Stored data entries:
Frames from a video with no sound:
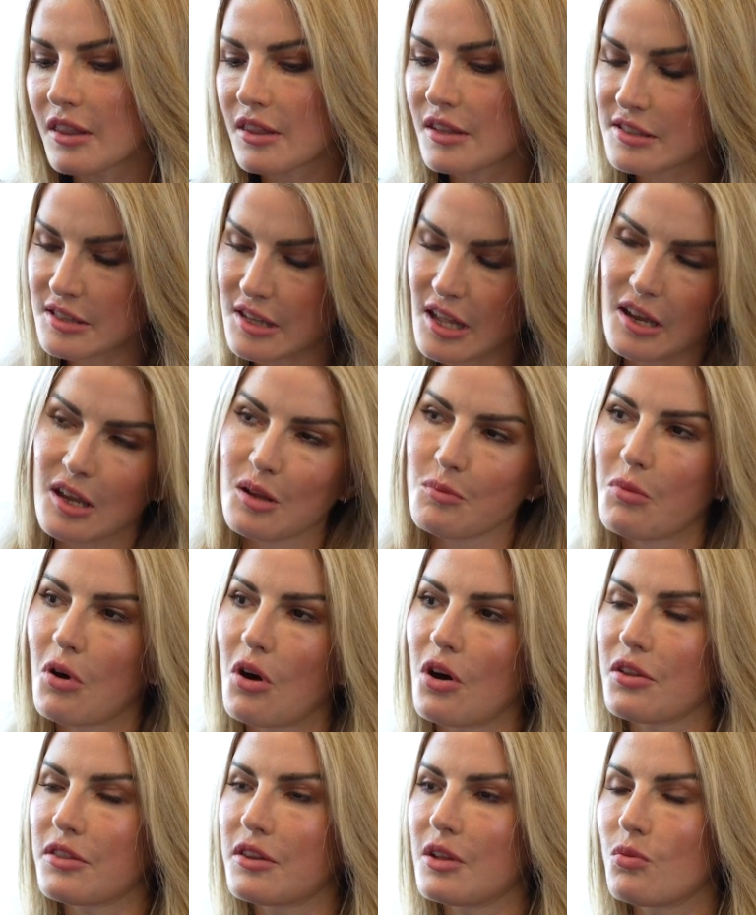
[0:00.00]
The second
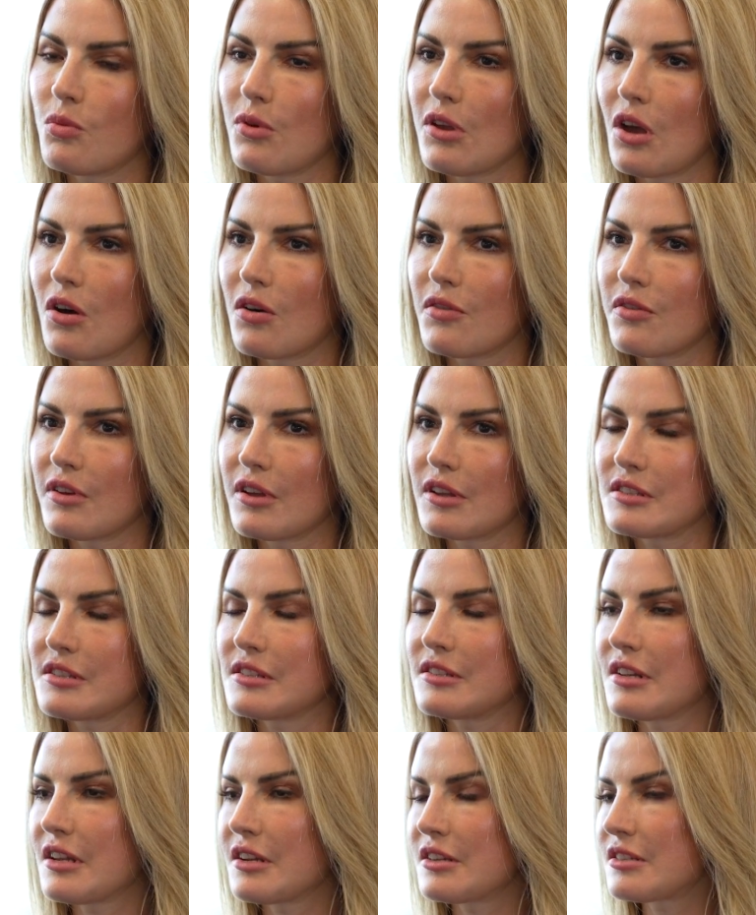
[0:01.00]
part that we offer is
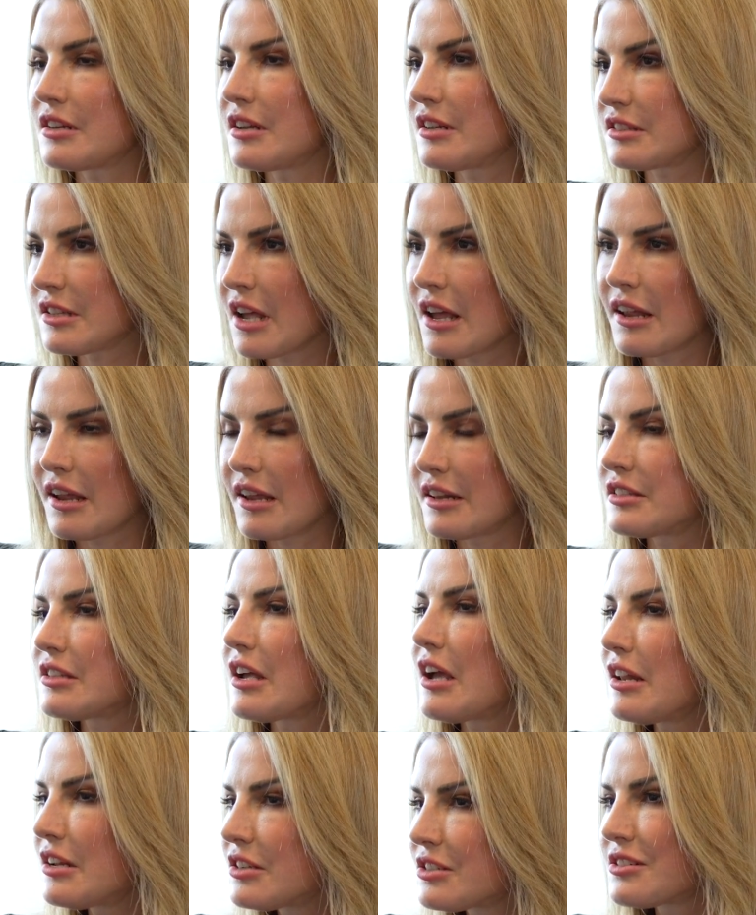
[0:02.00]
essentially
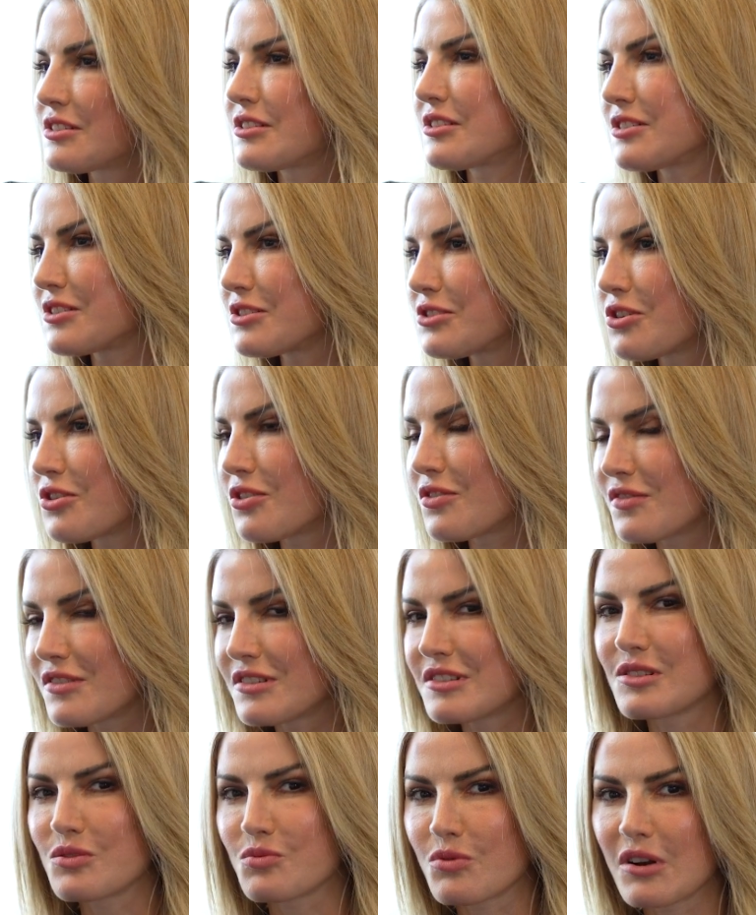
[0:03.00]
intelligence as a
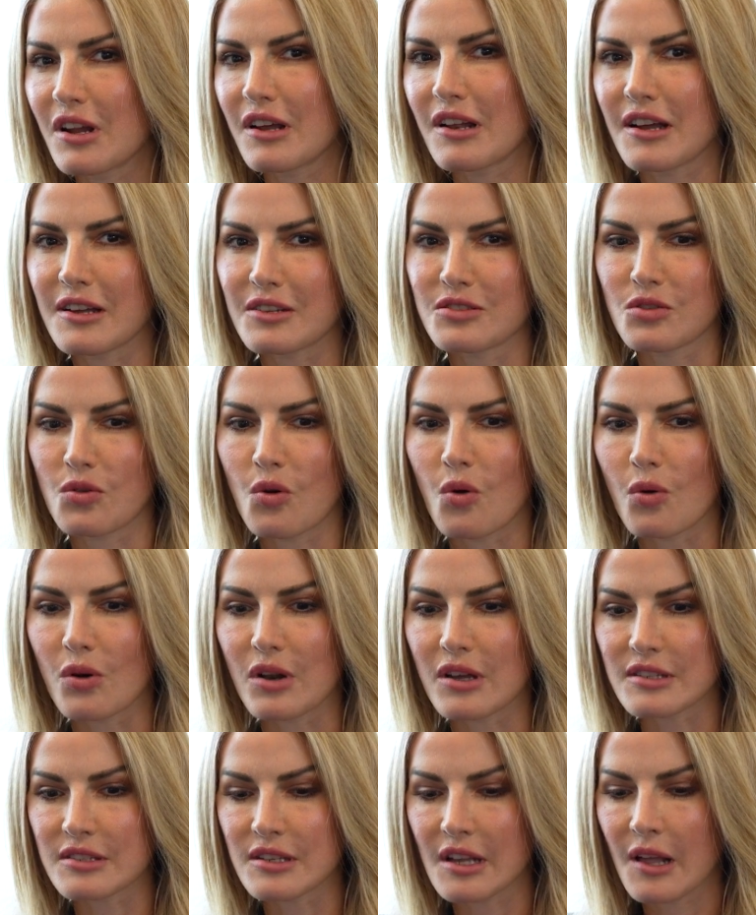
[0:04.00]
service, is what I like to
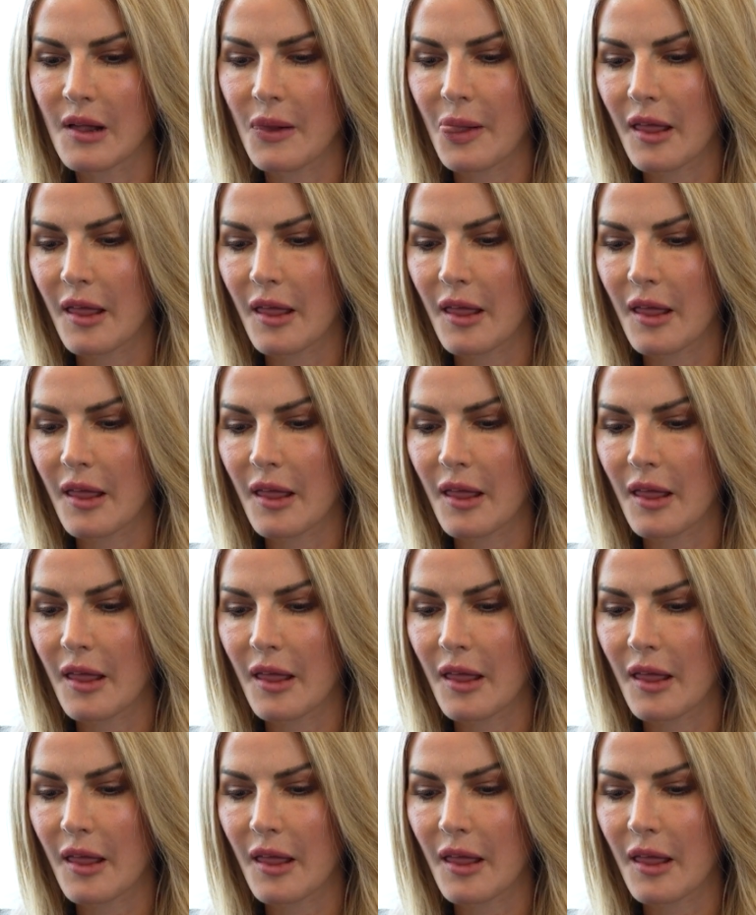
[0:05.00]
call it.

→ **Task statement**: Only the records themselves, retyped exactly, belong in the answer; please leave all images behind.

→ **Answer to this task**:
Frames from a video with no sound:
[0:00.00]
The second
[0:01.00]
part that we offer is
[0:02.00]
essentially
[0:03.00]
intelligence as a
[0:04.00]
service, is what I like to
[0:05.00]
call it.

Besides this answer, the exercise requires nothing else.